Os anticoagulantes orais são medicações amplamente utilizadas na cardiologia. Durante muito tempo, a varfarina foi a única opção disponível no mercado para esta terapia, tendo ainda hoje papel singular em determinadas situações. Porém, com o surgimento dos anticoagulantes orais de ação direta (DOACs), no século XXI, o tratamento anticoagulante vem apresentando grande avanço, dispondo de novas opções terapêuticas que ofertam mais segurança e efetividade à terapia. Diversos cenários da cardiologia requerem o seu uso e, recentemente, muitos estudos têm sido realizados a fim de esclarecer os riscos e benefícios de sua empregabilidade, a segurança e eficácia dos fármacos disponíveis em variadas situações clínicas, bem como a interação dessas drogas com outras medicações amplamente utilizadas na cardiologia.
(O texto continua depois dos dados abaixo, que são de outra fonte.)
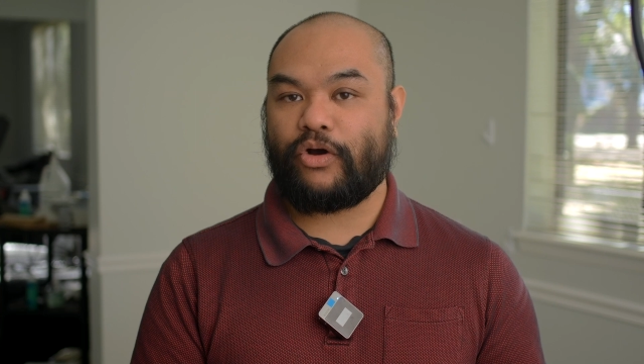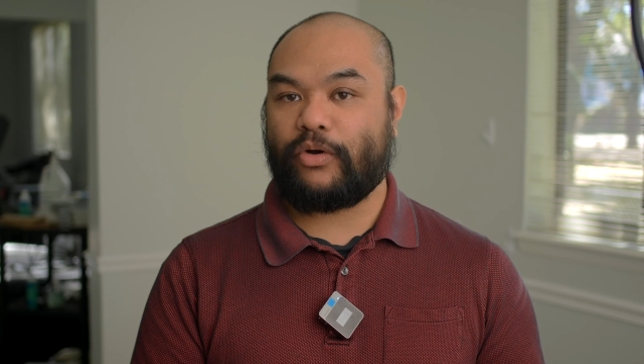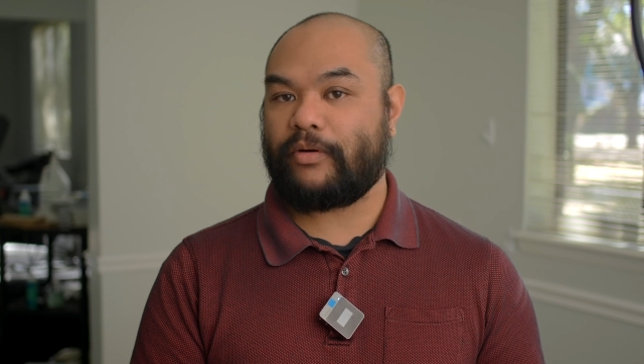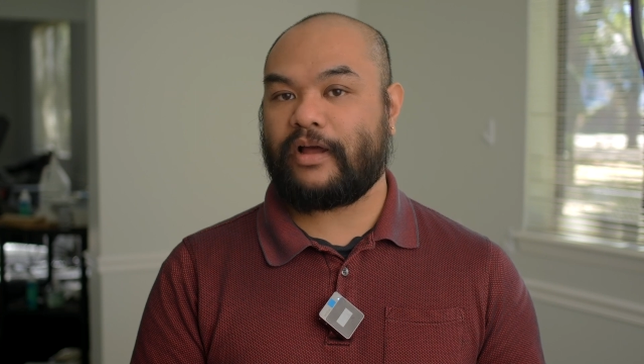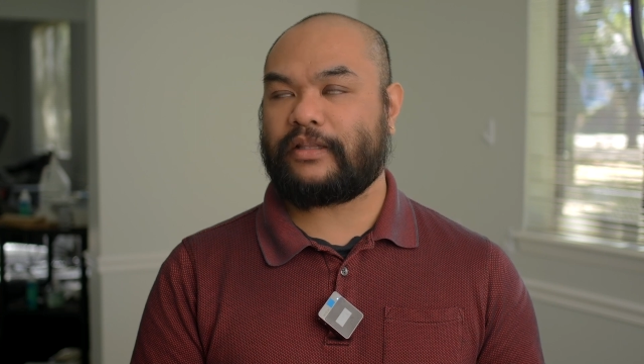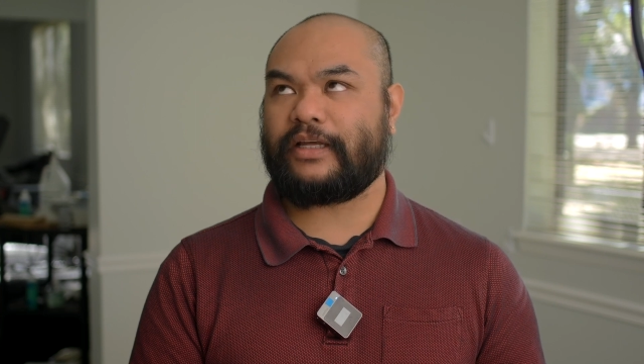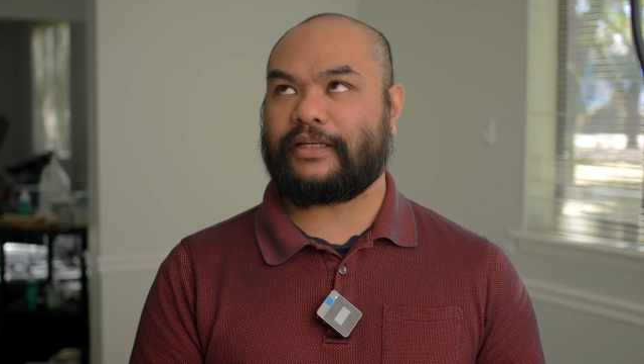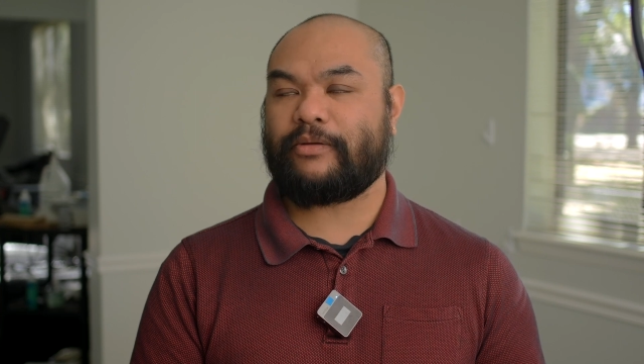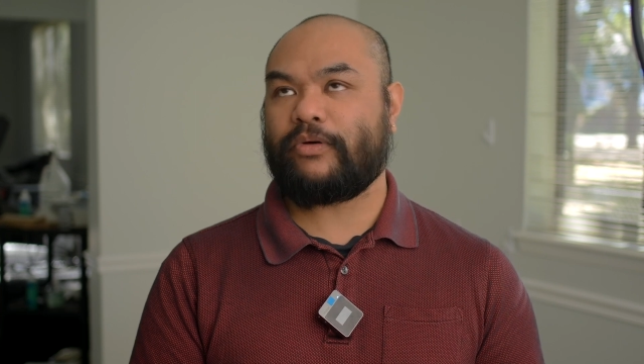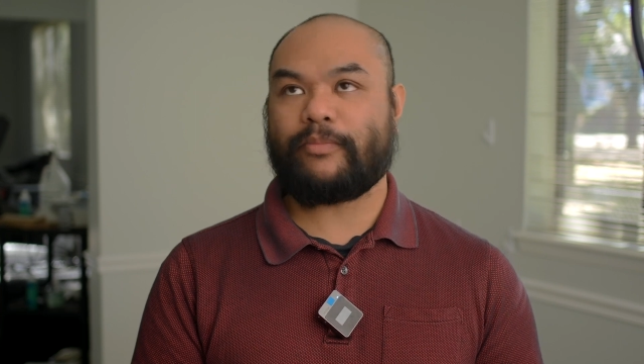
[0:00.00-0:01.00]

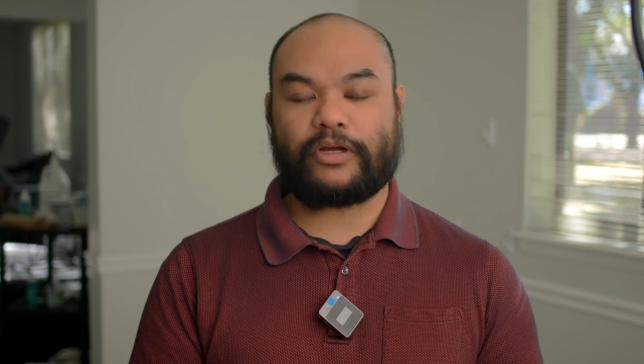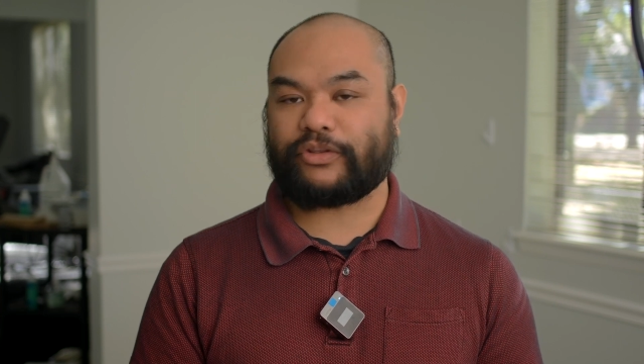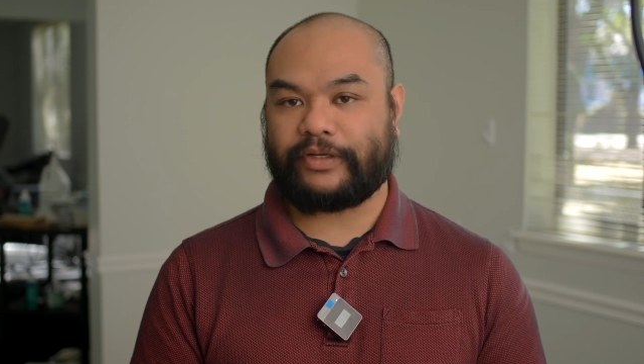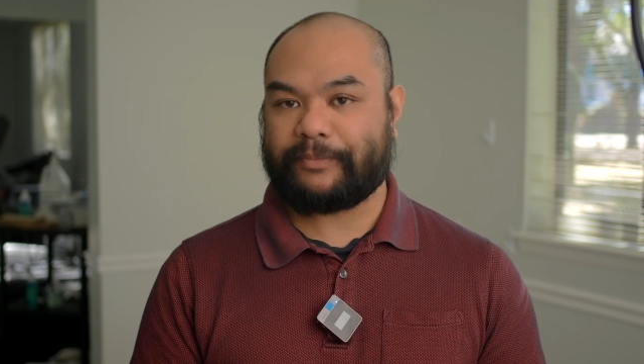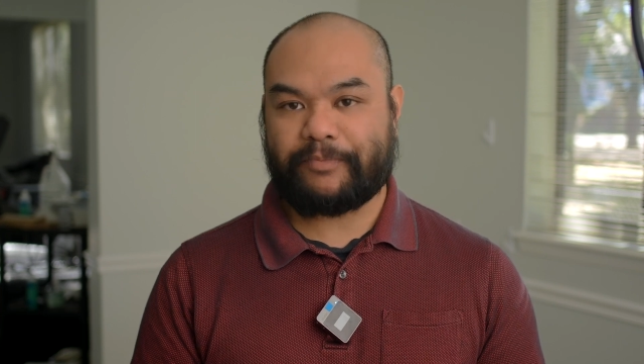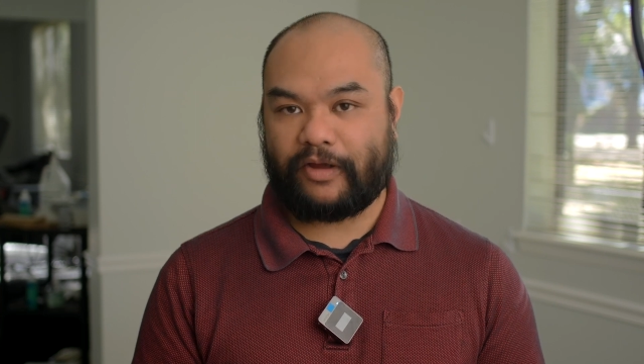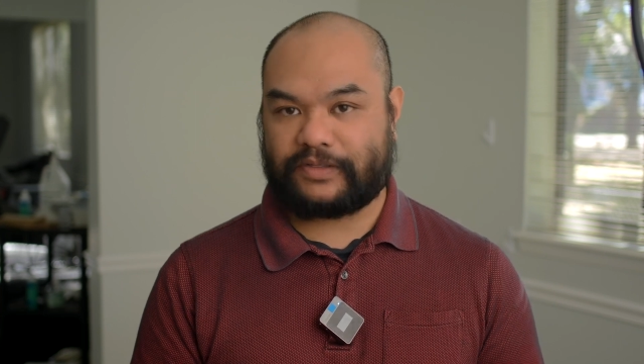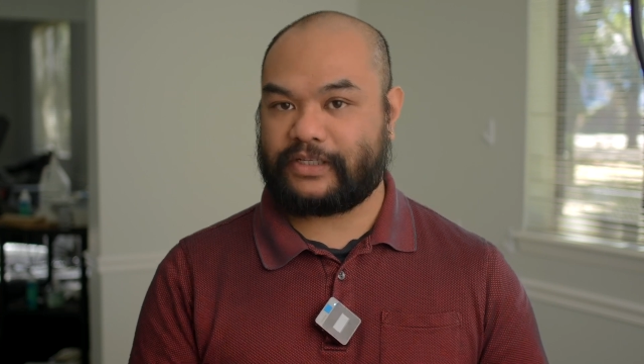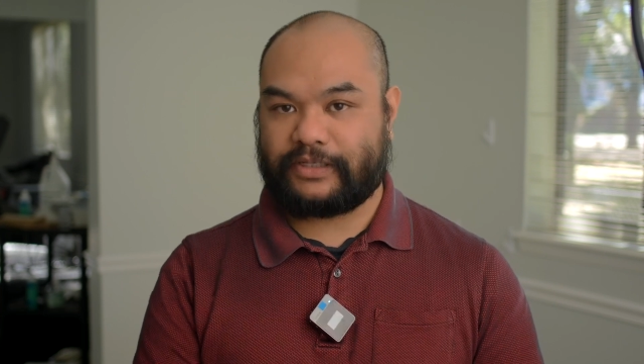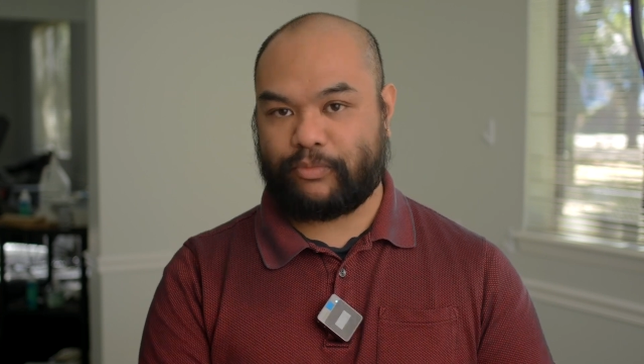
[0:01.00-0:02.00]
EM1 Mark III.
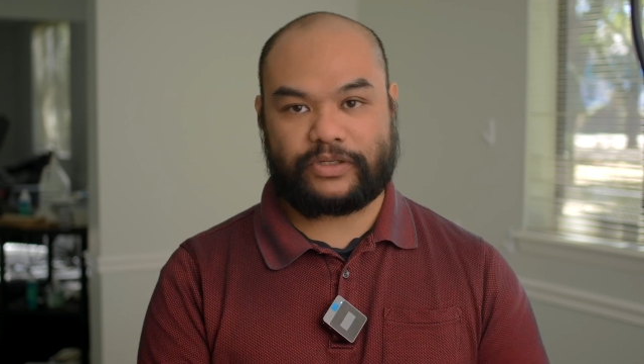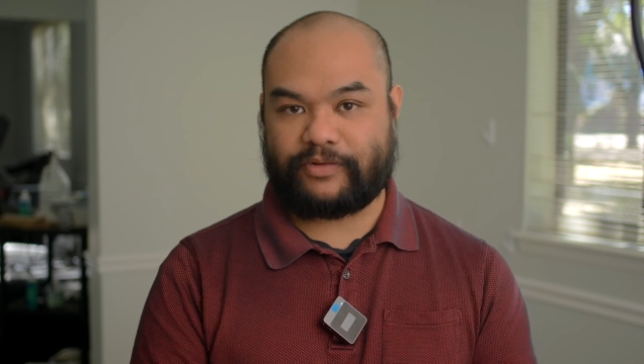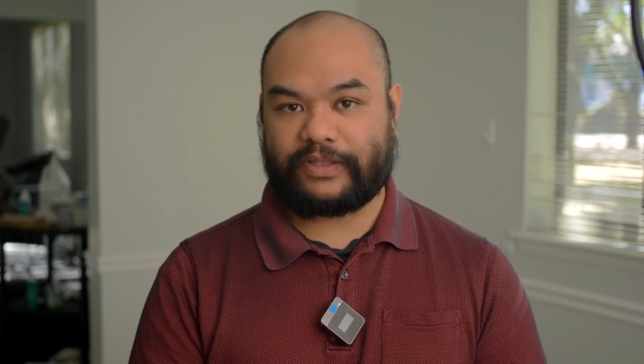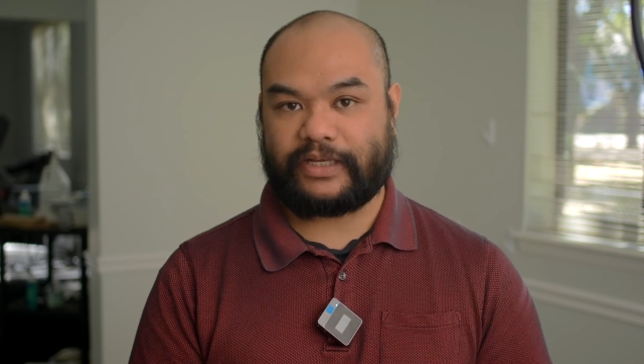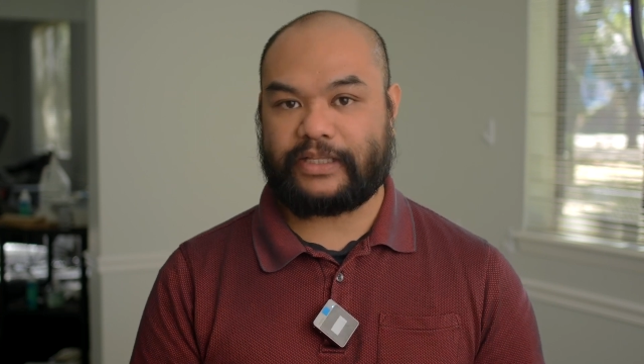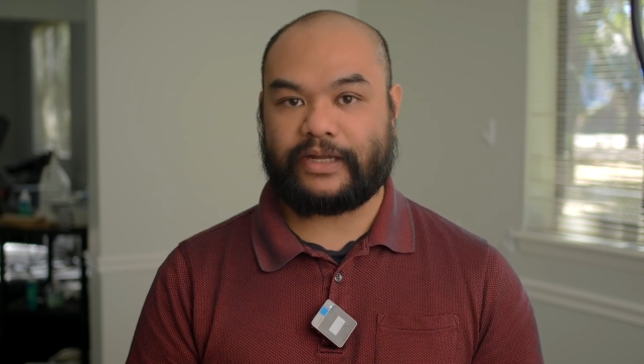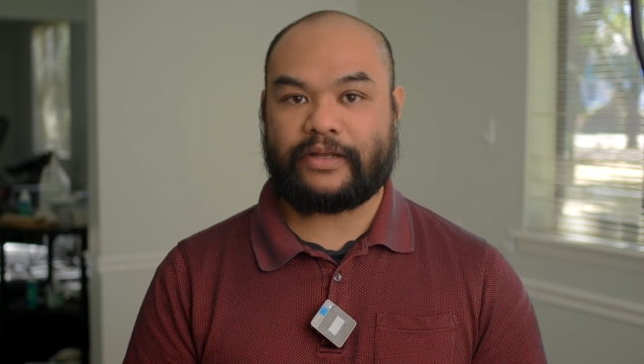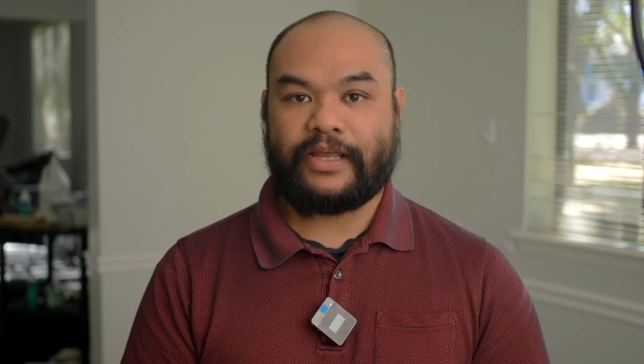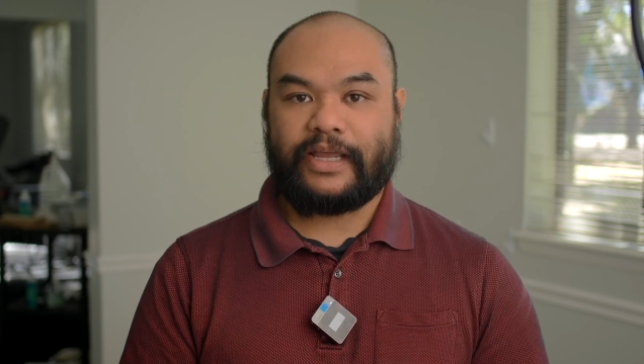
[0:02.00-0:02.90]
Obviously, it ports everything in there.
Dessa forma, os DOACs vêm cada vez mais ganhando espaço nos diversos cenários, apresentando maior segurança, menor perfil de interações medicamentosas e alimentares, maior comodidade posológica, acarretando maior adesão dos pacientes à terapia, além de melhor eficácia, se comparados à varfarina. É importante ressaltar que o uso dessa nova classe de droga está reservado a situações específicas, tendo em vista que não mostrou benefício em determinadas situações e, em outras situações, essas drogas precisam ser estudadas para terem seu uso validado na prática clínica. O objetivo dessa revisão é promover uma atualização, à luz dos principais e mais robustos ensaios clínicos publicados até o momento, sobre o uso dos anticoagulantes orais nos diversos cenários da cardiologia, abordando as suas principais indicações, contraindicações, assim como o tempo de uso dessa terapia e orientações posológicas em cada situação, com base nas melhores e mais atuais evidências sobre o tema.